Problem finding my folder via terminal
T Berger
brgrt2 at gmail.com
Sat Jun 9 13:48:09 EDT 2018
On Saturday, June 9, 2018 at 5:05:25 AM UTC-4, Cameron Simpson wrote:
> On 09Jun2018 02:37, Gene Heskett <gheskett at shentel.net> wrote:
> >On Saturday 09 June 2018 01:36:17 Tamara Berger wrote:
> >> Re inline style: When I hit reply, this is the window I get.
>
> The python-list server strips attachments, so I didn't get the screenshot you
> may have attached. However...
>
> >> I don't
> >> get my previous email with the carets appended to the beginning of the
> >> line.
>
> I've just gone to my GMail and tried a reply. In my reply compose window there
> is a little button at the bottom left with three dots in it, thus: "[...]",
> kind of. Click that, it expands to the prior quoted text. Then you can trim it
> and insert your responses.
>
> >> Before I look at the rest of your email, I'd like for you to explain
> >> how there is a mymodule folder nested within another mymodule folder.
> >> I don't see this second folder in Finder, and I definitely didn't
> >> create it.
> >
> >Finder, if thats what you are using, I am not familiar with it, is
> >probably showing you that which it has cached, before that folder was
> >created. Back out one layer and go back in so it actually reads a fresh
> >copy of that directory(folder).
>
> The Finder uses MacOS' equivalent of Linux' inotify: its folder views are
> "live" and update as soon as anything changes.
>
> Tamara, there are things the Finder won't show, particularly "hidden" files,
> which is an attribute you can assign to folders. Maybe that is what happened.
> I've got no concrete explaination, and I can't inspect your machine directly.

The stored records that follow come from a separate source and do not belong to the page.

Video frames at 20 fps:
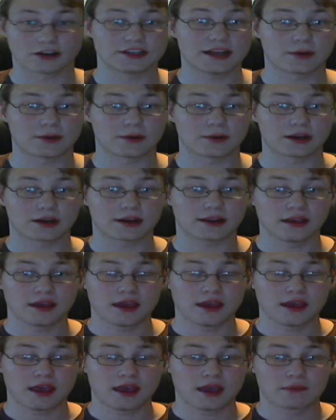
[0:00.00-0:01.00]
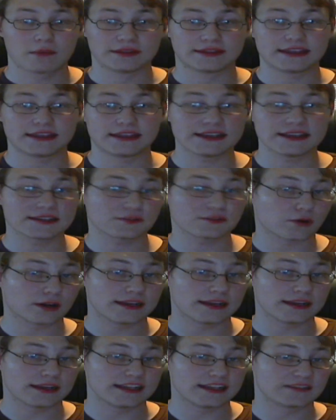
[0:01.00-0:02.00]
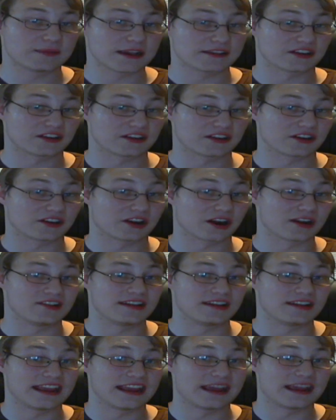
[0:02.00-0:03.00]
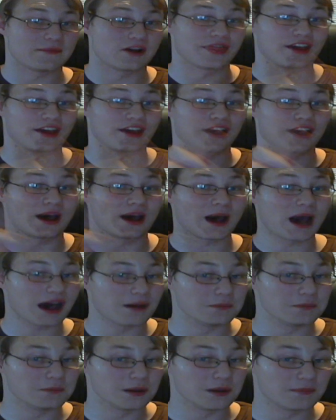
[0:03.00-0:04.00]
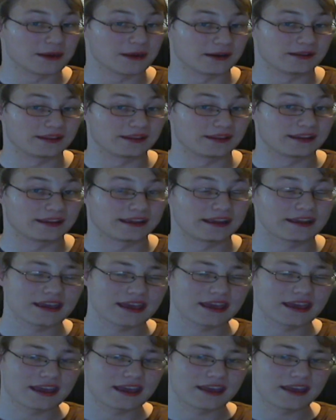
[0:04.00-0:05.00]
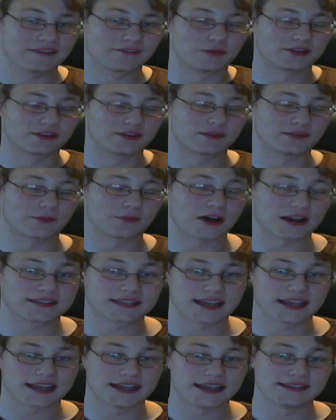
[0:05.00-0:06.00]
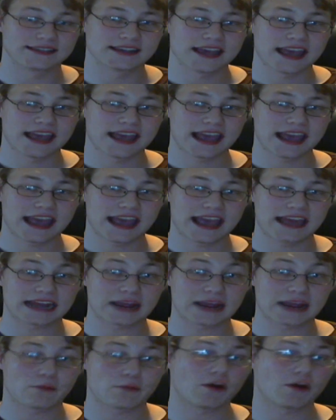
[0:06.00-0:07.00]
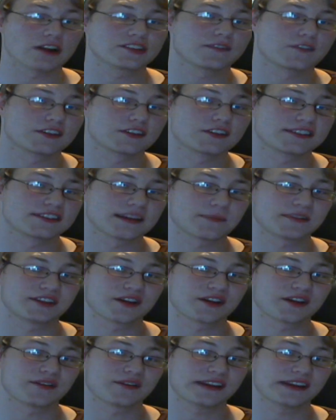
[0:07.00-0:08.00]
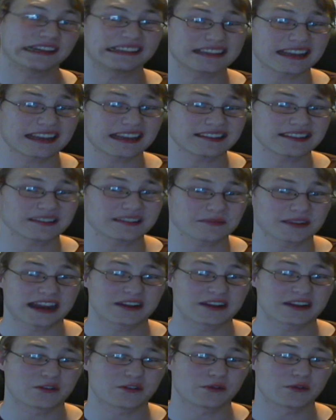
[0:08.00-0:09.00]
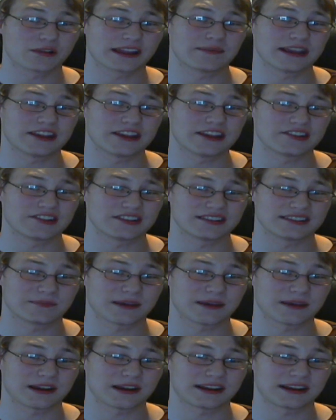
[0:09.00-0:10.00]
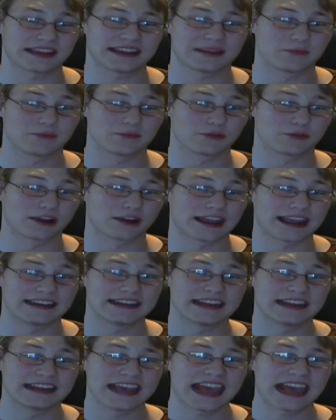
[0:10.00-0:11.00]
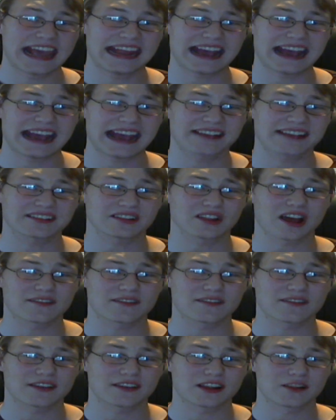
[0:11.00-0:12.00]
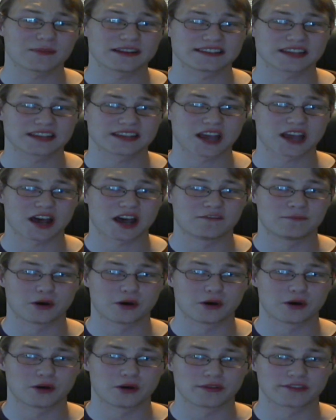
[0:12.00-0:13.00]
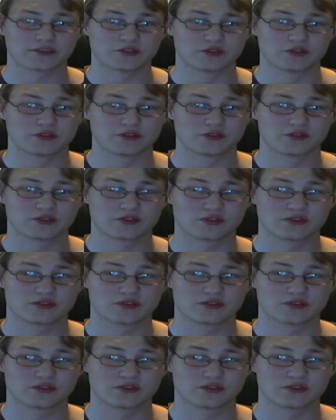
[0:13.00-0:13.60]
Cartoon Network. But this one is based on a card game on the Hub, apparently, from what the box says. And I watched the first episode. It's got some kind of cool animations. It's about a kid named Ray, and it has a lot of elements of both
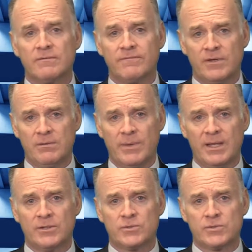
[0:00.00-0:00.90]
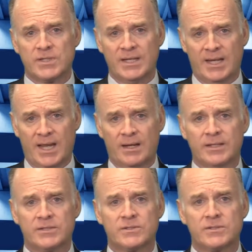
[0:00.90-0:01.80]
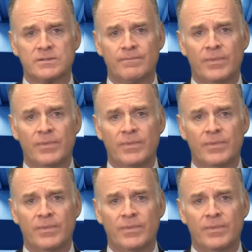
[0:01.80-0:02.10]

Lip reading: fund managers, and analysts.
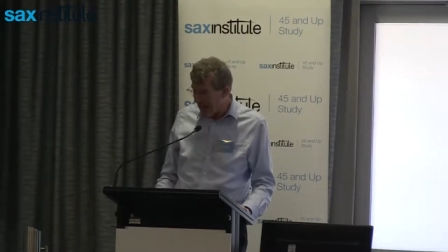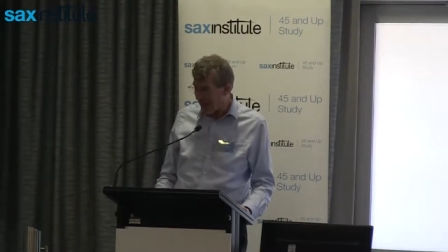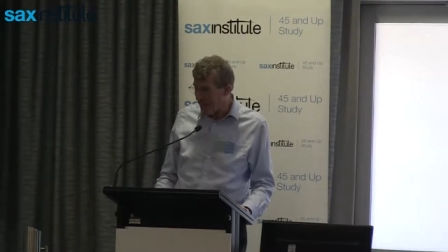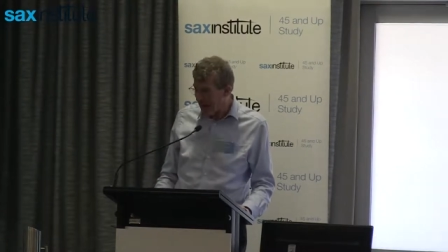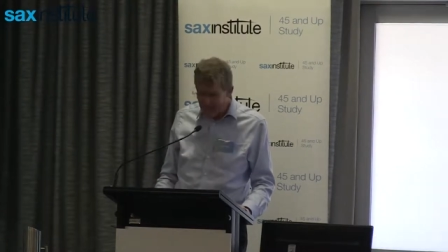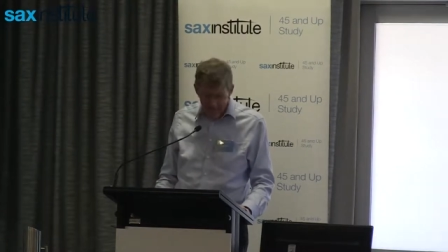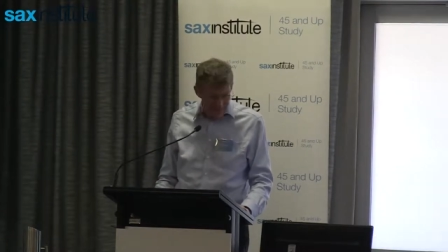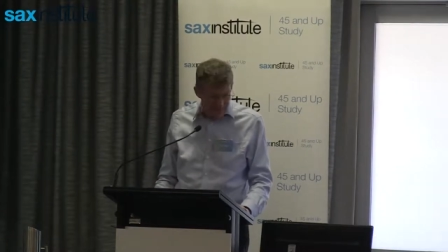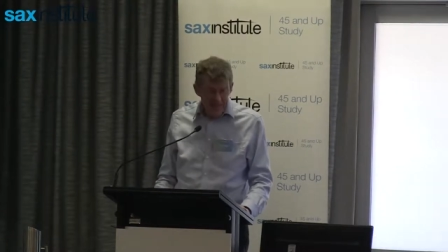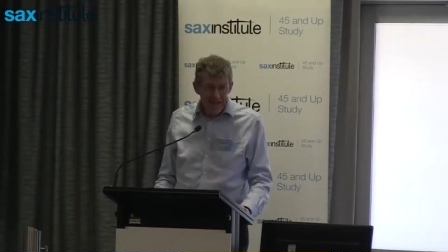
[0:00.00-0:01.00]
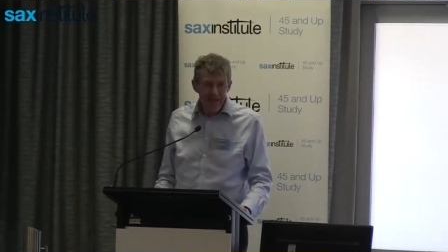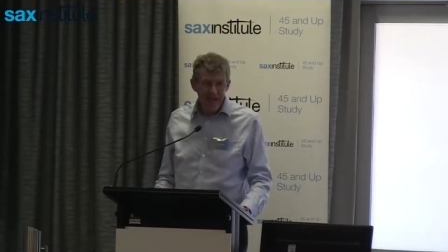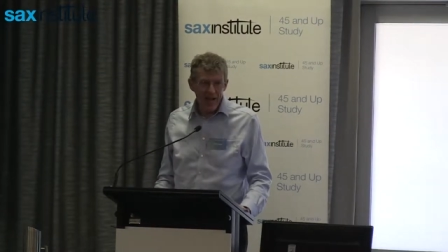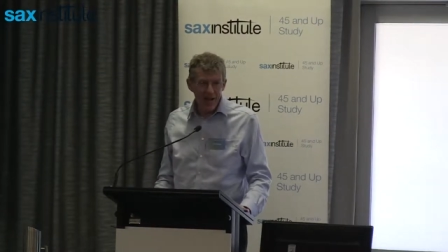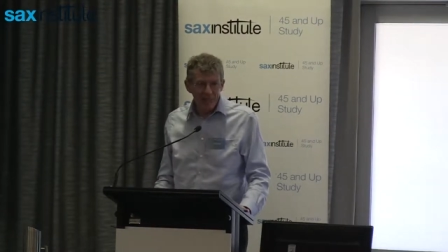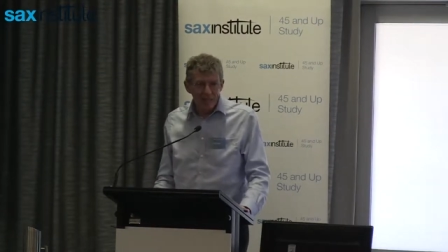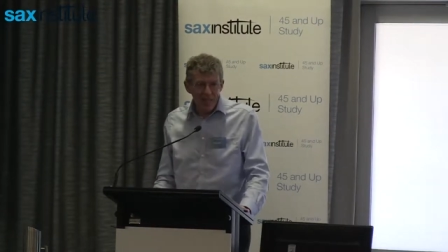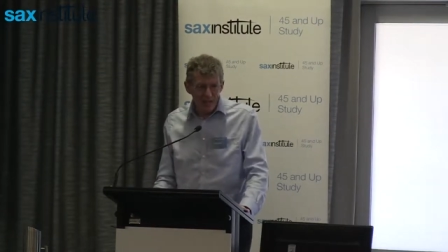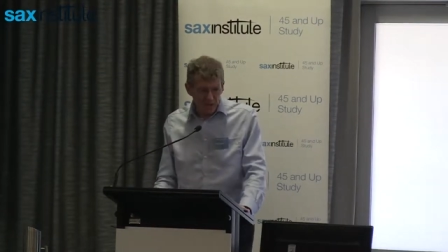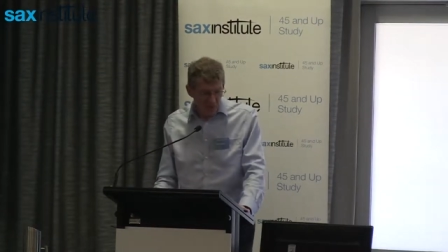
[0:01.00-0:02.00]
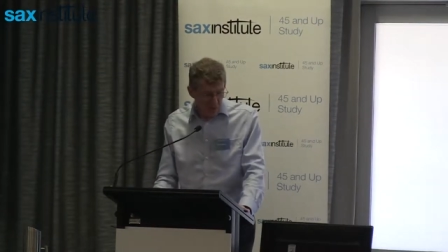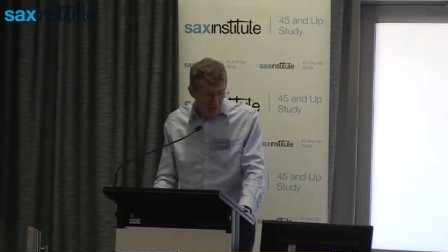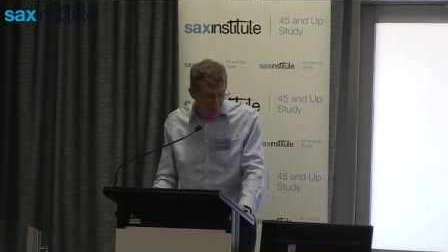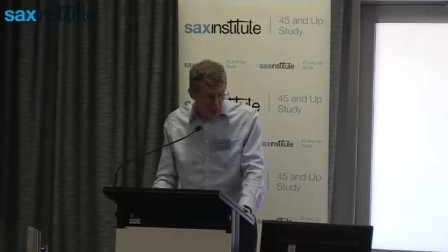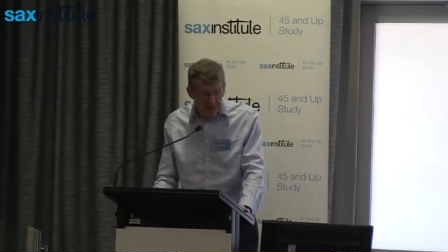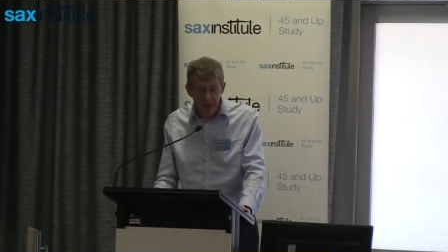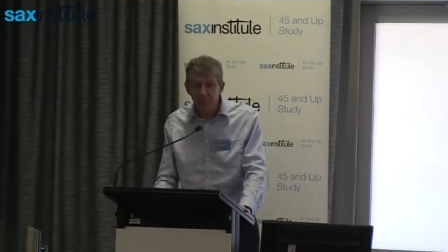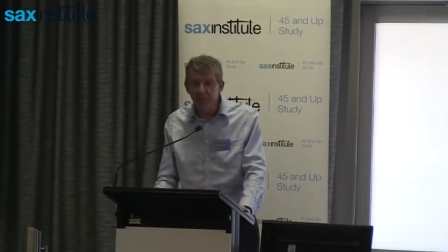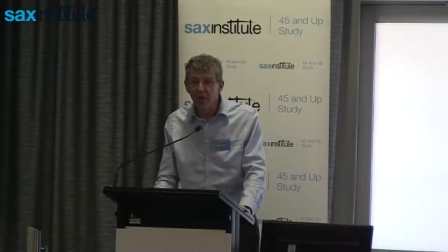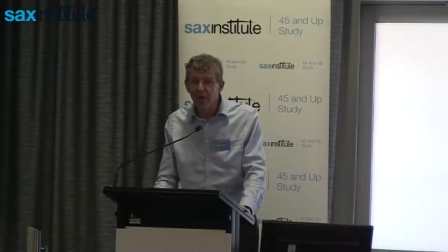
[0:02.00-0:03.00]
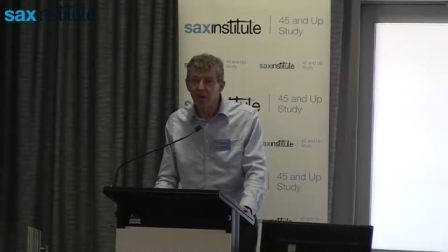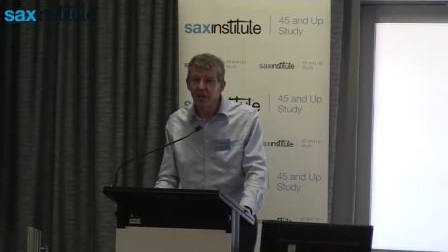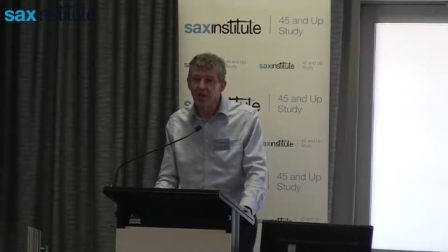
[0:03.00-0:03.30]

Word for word: recommend it. Uh, it's a little worrying, but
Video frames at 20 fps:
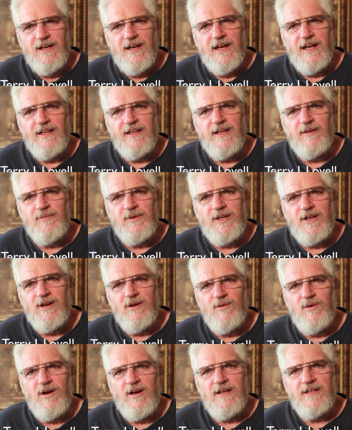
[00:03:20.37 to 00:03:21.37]
And then we
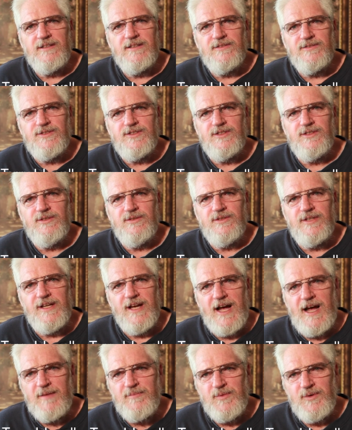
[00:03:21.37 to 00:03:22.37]
go on to the
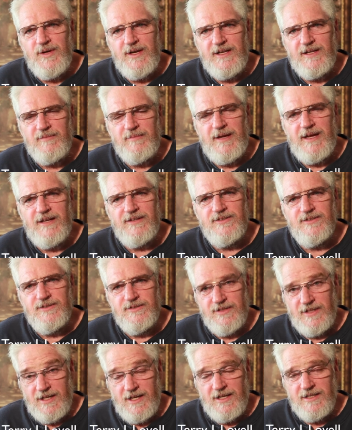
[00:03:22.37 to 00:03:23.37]
operating manual,
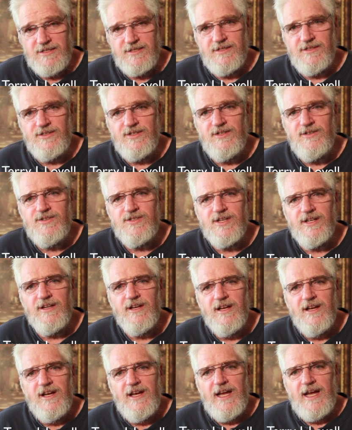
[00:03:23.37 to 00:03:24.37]
the Constitution,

> Also, how sure are you that the "mymodules" in the Finder is the upper one and
> not the lower one? Just guessing here.
>
> My opinion is that you did create it, but not realised how that happened.
>
> All you'd need to do is something like this:
>
> cd Desktop
> mkdir mymodules
> cd mymodules
> ... get distracted, do something else, come back much later ...
> mkdir mymodules
> cd mymodules
> ... proceed to make the setup.py and so forth ...
>
> i.e. just do it twice. Alternatively, and this is a common one, you got a
> template archive, such as a zip file, containing an "empty" module to get you
> started. And did something like this:
>
> cd Desktop
> mkdir mymodules
> cd mymodules
> unzip the-empty-module-template.zip
>
> If the zip file itself also contained a top level "mymodules" folder in it, it
> will have made the second "mymodules" inside the one you made.
>
> Most archive files are set up to have their entire contents inside a single top
> folder, so this scenario isn't all that unlikely.
>
> A third possibility is that you made a mymodules somewhere else (such as in
> your top level home directory), and later decided to put it on your Desktop to
> make it easy to find/access. So you might have decided to "mv" your "mymodules"
> folder into the Desktop like this:
>
> mv mymodules Desktop/mymodules
>
> which is fine. But mv has some interesting behaviour. If "mymodules" didn't
> exist in Desktop, then youre "mymodules" will get moved into the Desktop.
> However, if mv's final argument is an _existing_ directory, mv puts things
> inside it. So if you went:
>
> mkdir Desktop/mymodules
> mv mymodules Desktop/mymodules
>
> then mv would put your top level "mymodules" _inside_ the "Desktop/mymodules"
> folder that already exists, producing the structure you currently have.
>
> Cheers,
> Cameron Simpson <cs at cskk.id.au>
Hi Cameron,
I want to read your last two emails in the evening when I have more time to digest the information, but I have a quick question now. I made the correction you suggested to mymodule and went on to create a source distribution file. Then I got stuck again when trying to install my module into site-packages. I think I got a permission error. How do I fix this? Here is the coding from the shell:
Last login: Sat Jun 9 13:16:15 on ttys000
192:~ TamaraB$ cd Desktop/mymodules/dict
-bash: cd: Desktop/mymodules/dict: No such file or directory
192:~ TamaraB$ cd Desktop/mymodules/dist
192:dist TamaraB$ sudo python3 -m pop install vsearch-1.0.tar.gz
Password:
There is a symbol of a key after the word "Password."